I was actually a good kid. I studied, made good grades, graduated at the top of my high school class and later was one of the top graduates in college. I never thought that he totally approved of me but probably that was in my own head. We made peace though as the years went by and thankfully his alcohol consumption went way down to near abstinence later in life.

I realize now that whatever was bothering him during those years of my youth was in his head. His anger was his to own and not mine. I loved him a lot and still think of him. He was a critical person but probably because he wanted so much for me. I gave all that I had to give and was by all outward signs a success. Inwardly though, I was unsure, felt unloved, and not very happy. That was especially prevalent during high school. When I went away to college, it was as if I were free. I was out of the house and on my own where no one knew anything about me. This "geographic" cure worked well until I came back home where all the same fears came back.

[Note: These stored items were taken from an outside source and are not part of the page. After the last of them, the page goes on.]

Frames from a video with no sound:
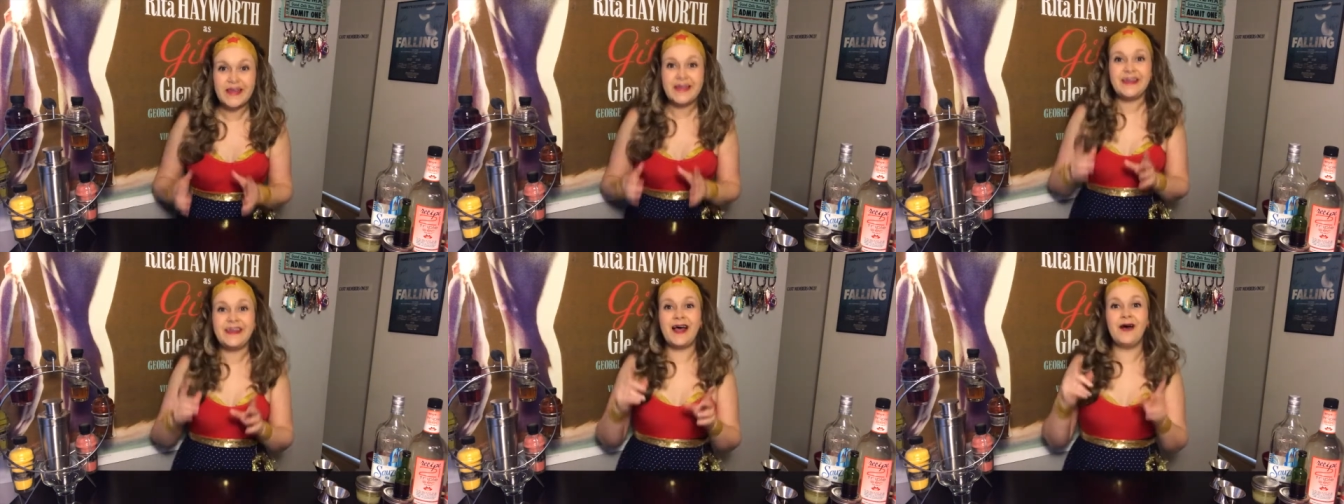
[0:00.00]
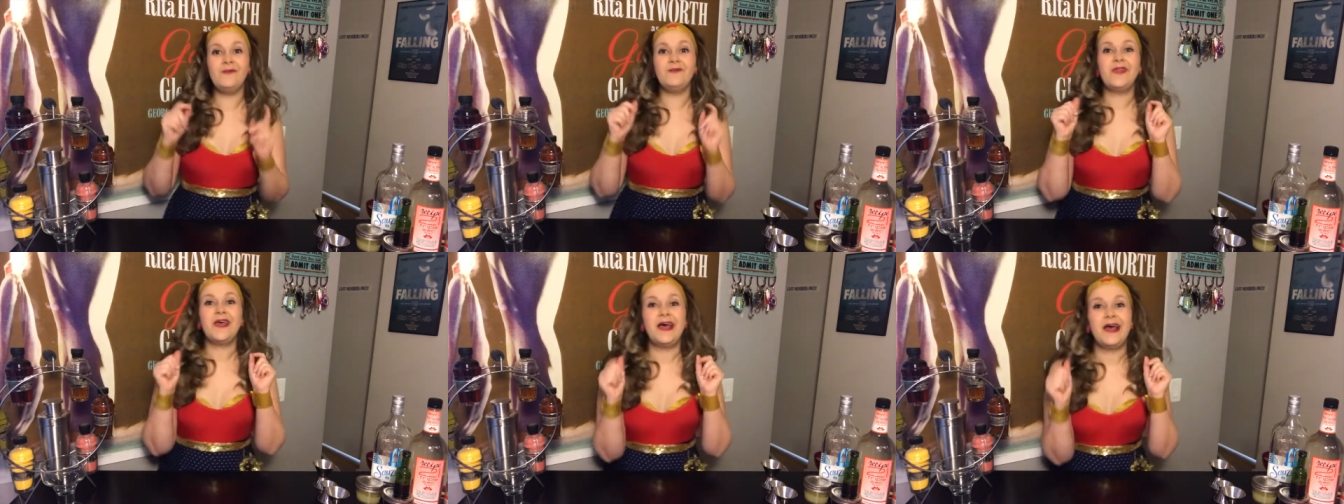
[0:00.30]

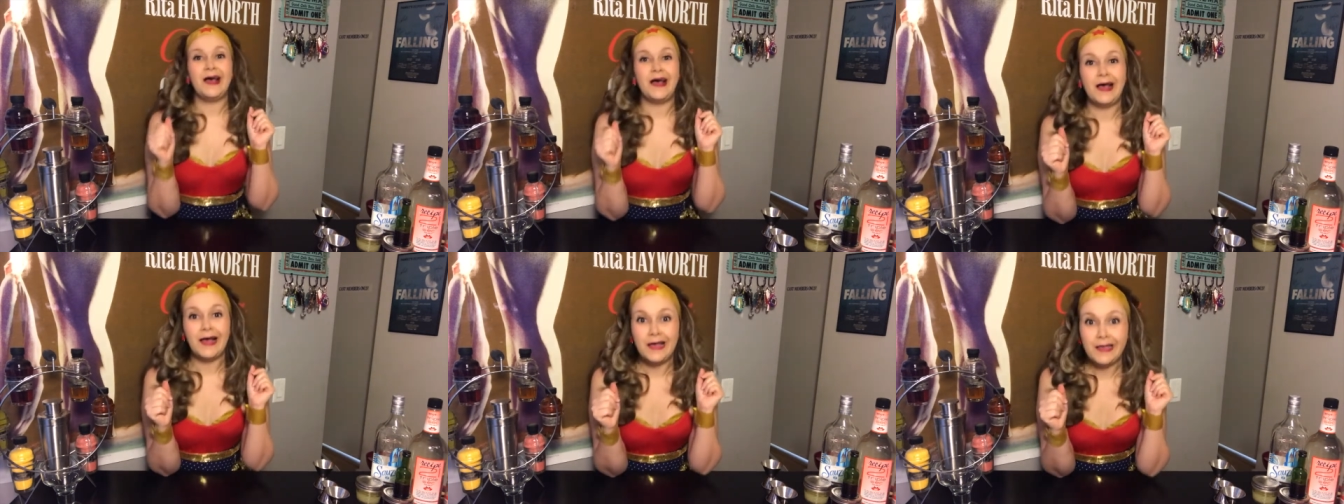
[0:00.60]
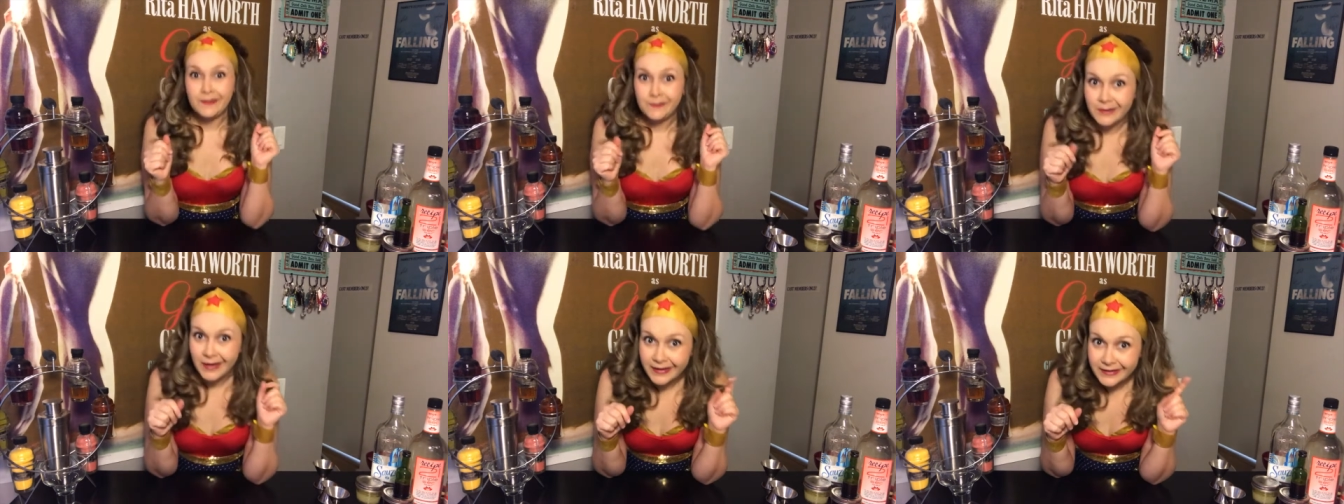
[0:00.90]
Now,
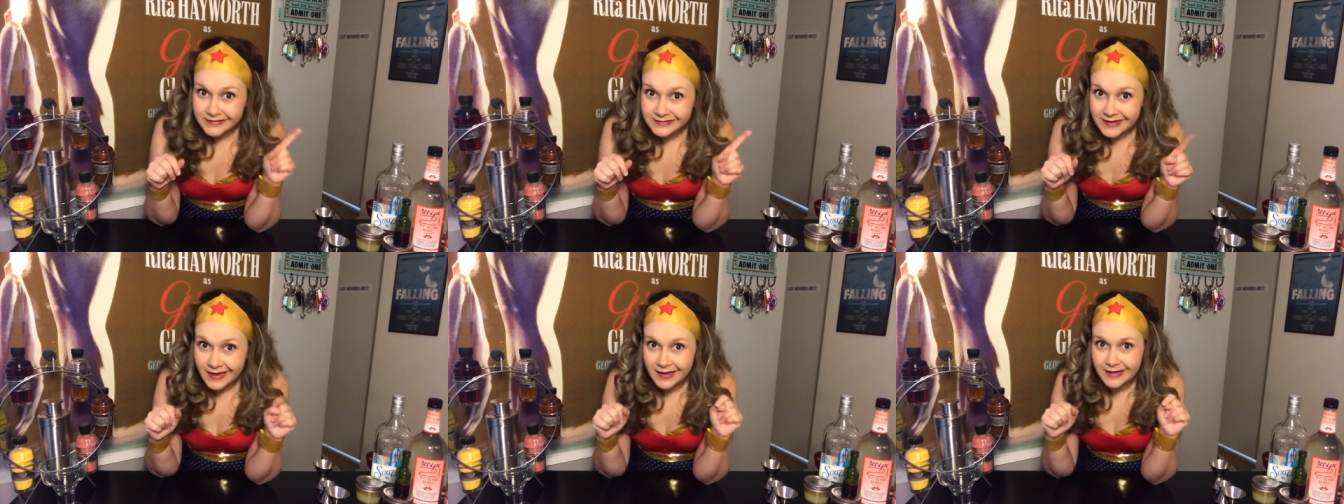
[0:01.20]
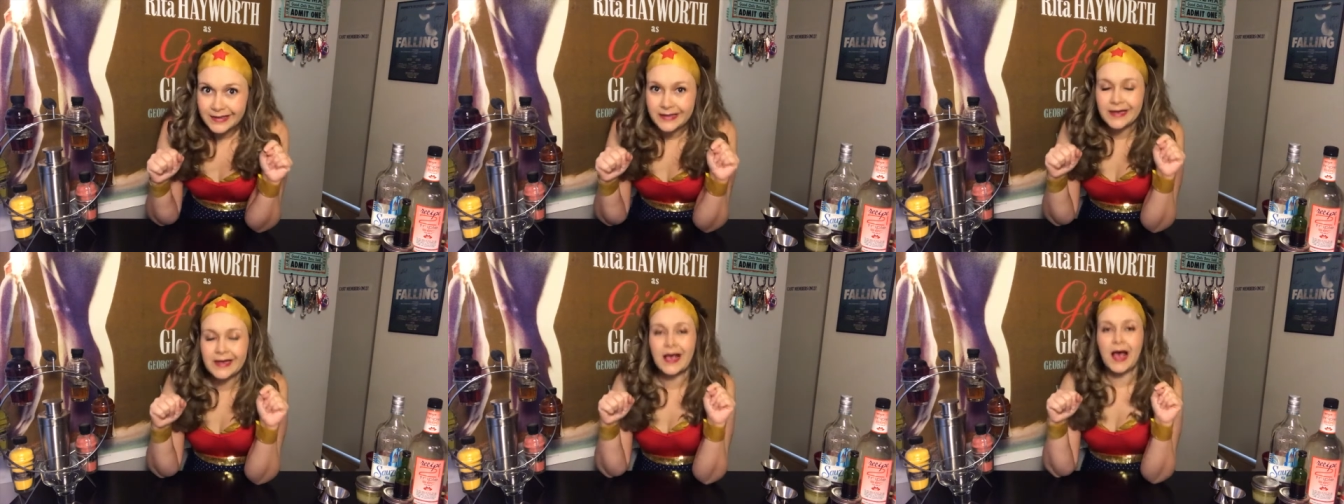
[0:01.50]
I am not
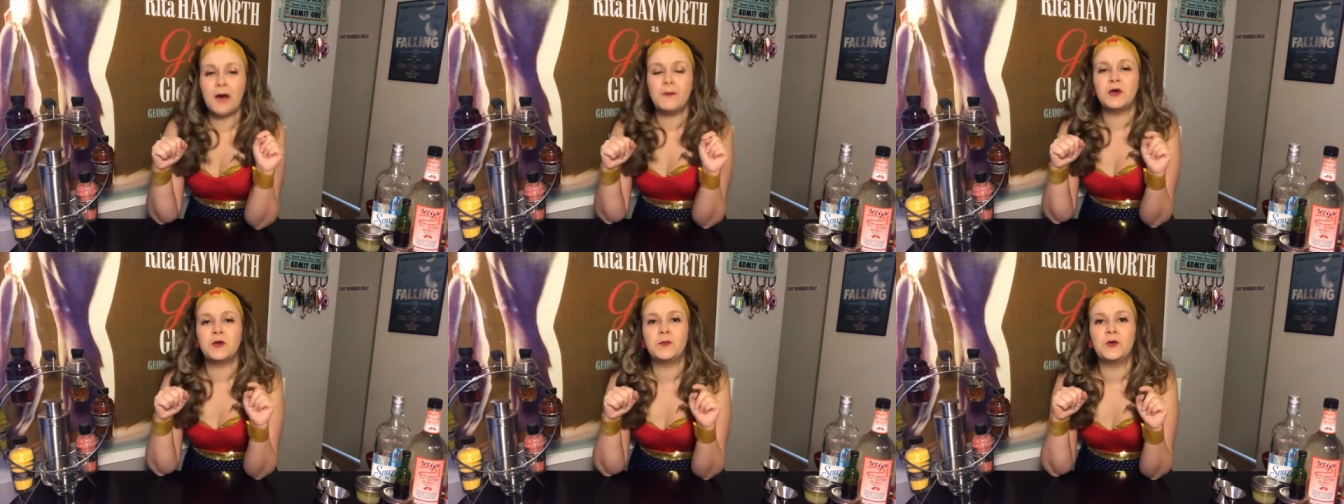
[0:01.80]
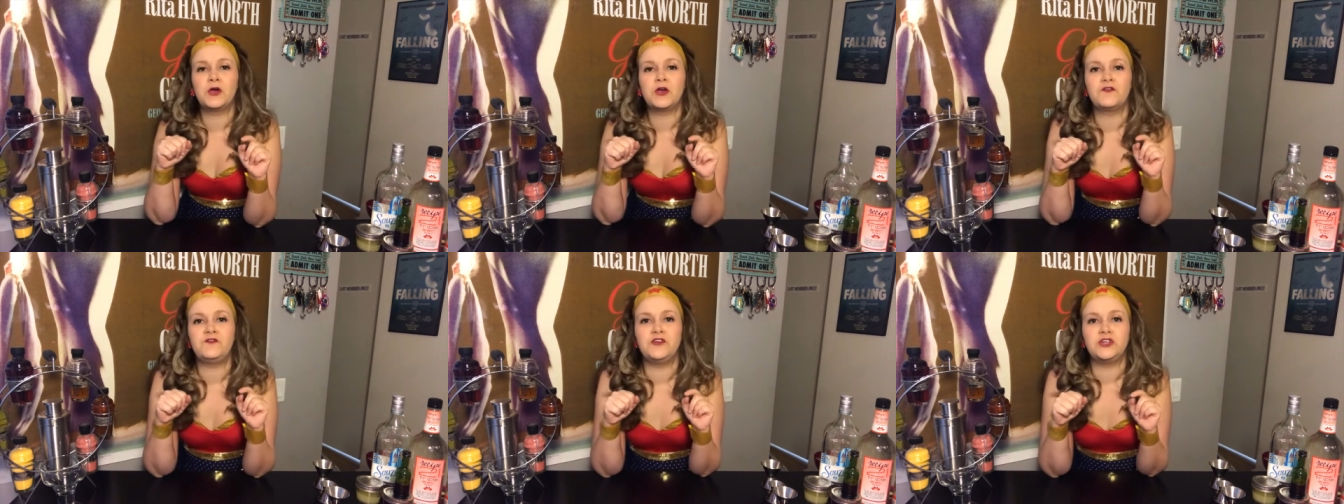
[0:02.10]
exactly a comic
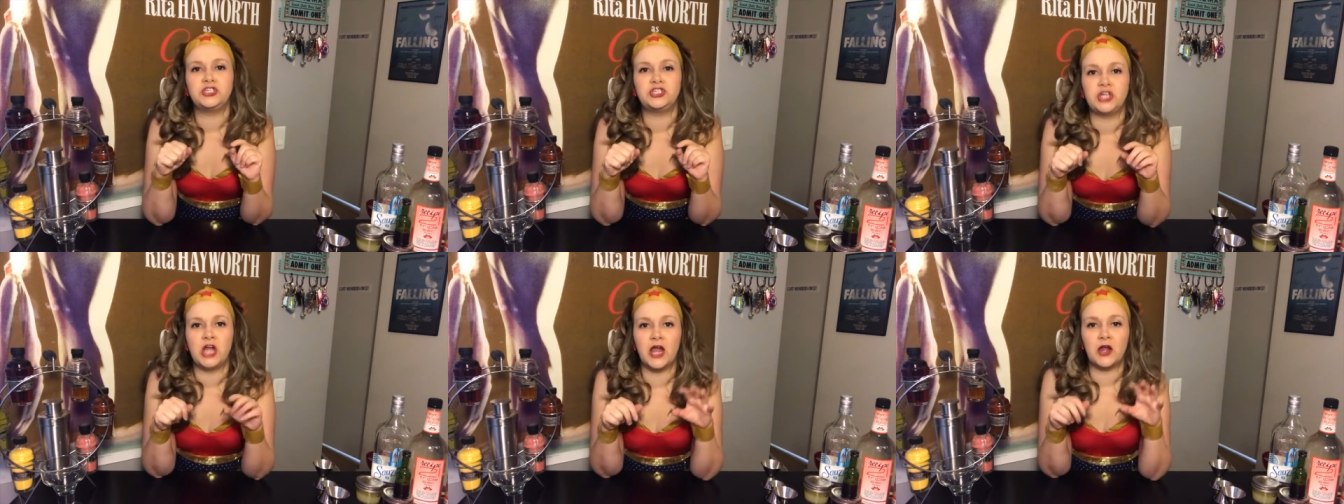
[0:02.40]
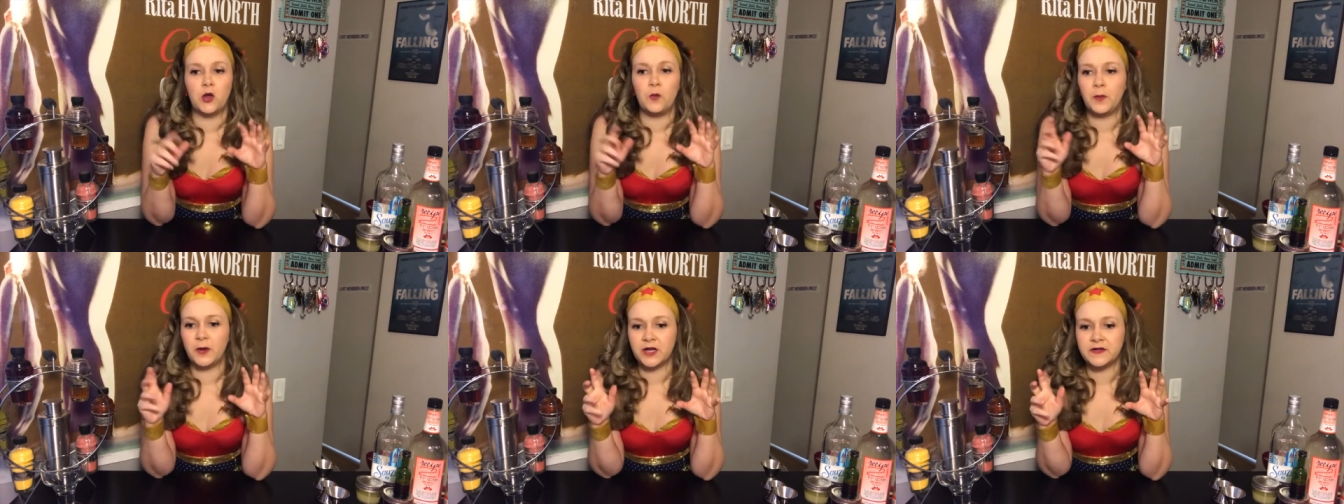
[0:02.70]
book
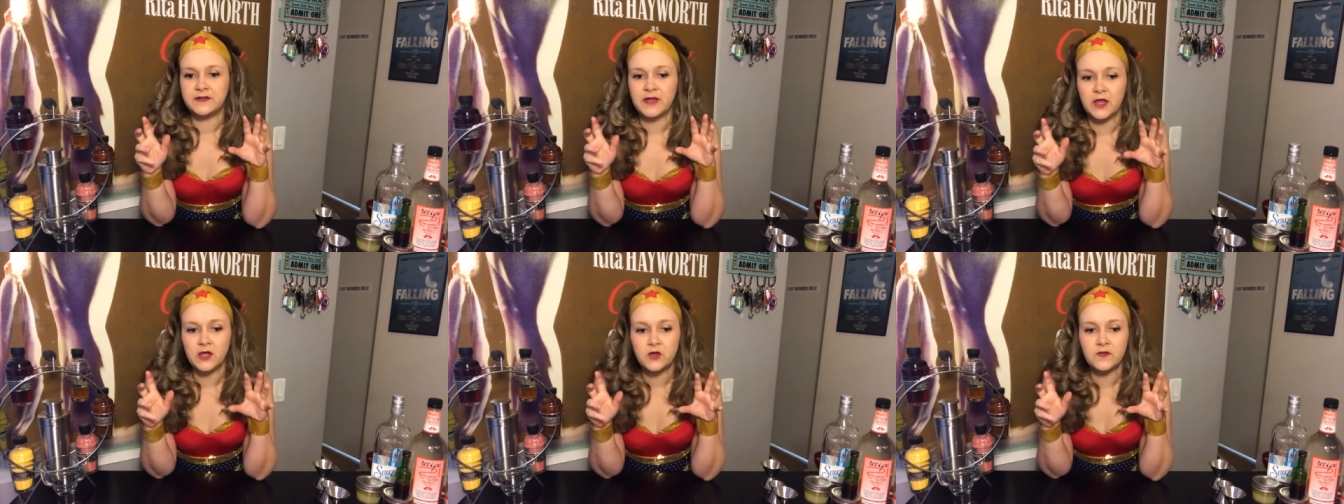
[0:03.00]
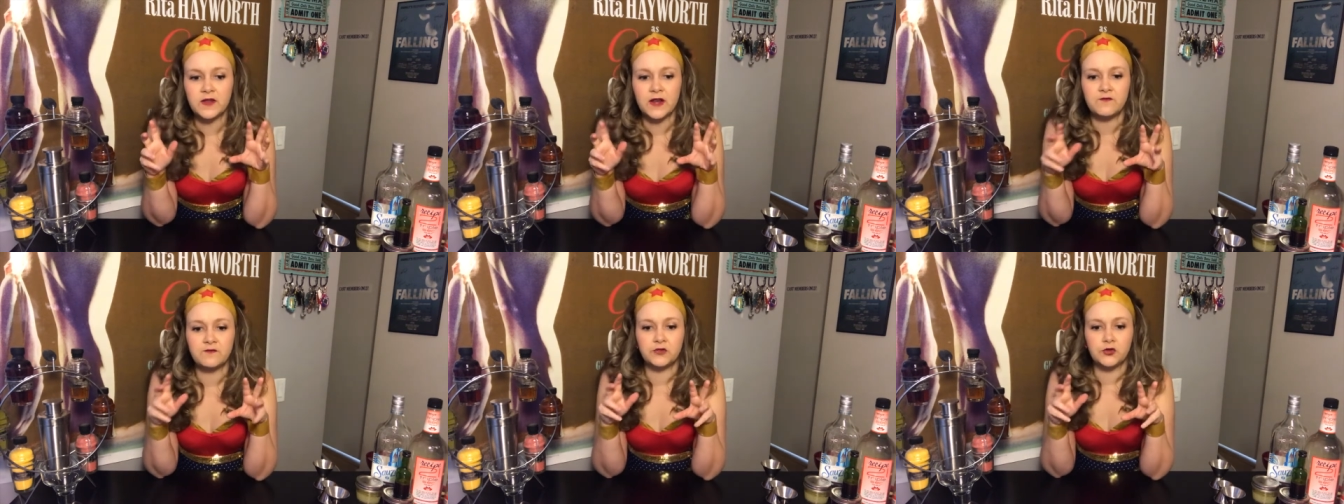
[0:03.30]
aficionado, but I'll tell you
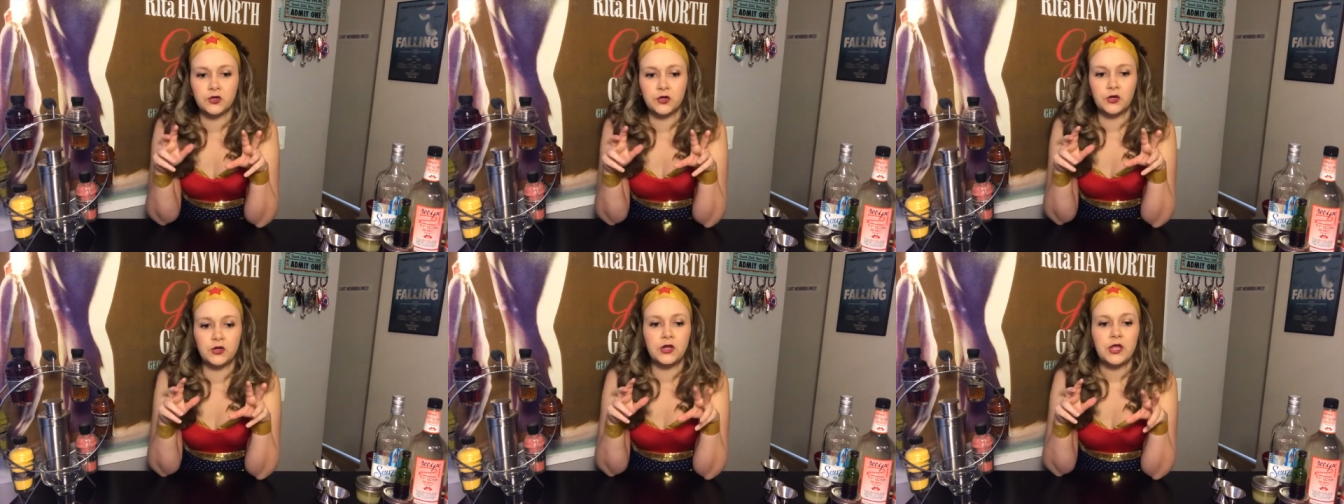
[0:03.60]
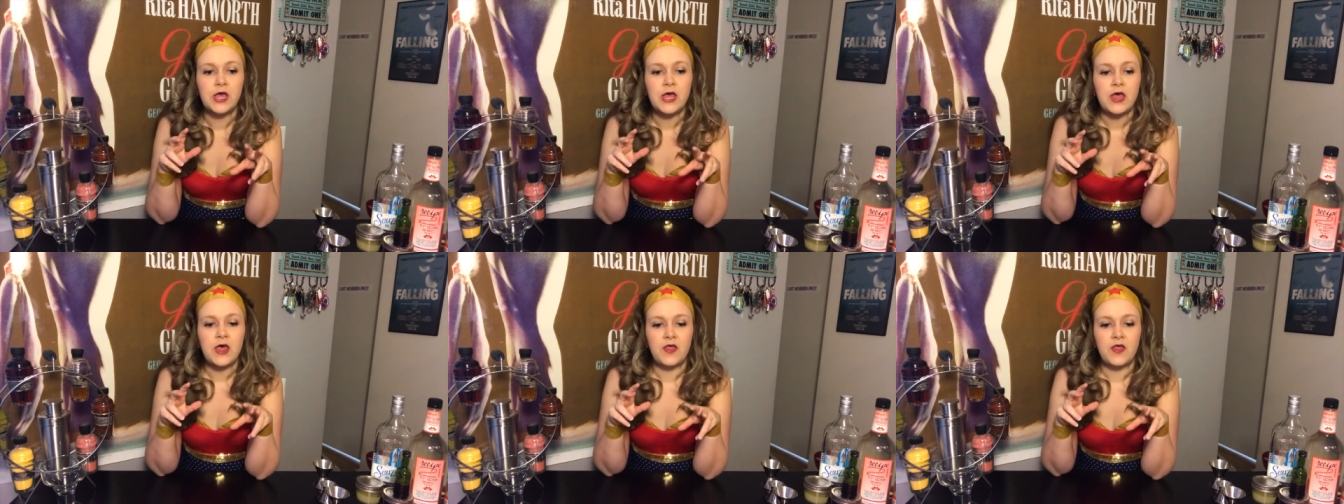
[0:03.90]
that I've learned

Anyway, I understand my father a lot better today than I ever did in those years. He did the best that he could and had his own fears to deal with. I think that he knew how much I loved him and hope that his spirit is peaceful and united with my mother whom he loved.

Saturday, March 3, 2007

Self-worth

One of the parts of Step Four in Al-Anon is to assess self worth. I've had moments when I felt confident and carefree and then I've had moments in which I felt totally worthless. In the fourth step workbook, there is a statement that really hits home:

"We hid our feeling of self-worth deep within, and our perspective became distorted. Many of us even tried to conceal that we felt worthless on the inside to the point that we couldn't show any real warmth and concern for anyone, including ourselves".

I know that there are families where the self-esteem of the child is nurtured. In my family, I could never please my father. He was a stern person who was always critical of me no matter how hard I tried. From that critical parental view, I began to think that I wasn't ever going to be "good enough".

I can think back on how many times I was concerned about what others thought of me. For the most part though, if I felt criticized and rejected, I shut myself off from those people. I didn't try to change myself which is a good thing. That system broke down though around those people that I loved. For them, I would try my best to be what they wanted, at the sacrifice of my own well being. Now I recognize those individuals who are judgmental and I am not really concerned about what they think. Sure there are moments when I slip and become self-critical; but I'm beginning to feel that I'm really okay and the issues that others have are not something that I have to own. I still love deeply but if someone really doesn't like the way I am, then there needs to be communication that is clear and a discussion that is rational and loving. I know what kind of person I am and am getting more and more comfortable in my skin.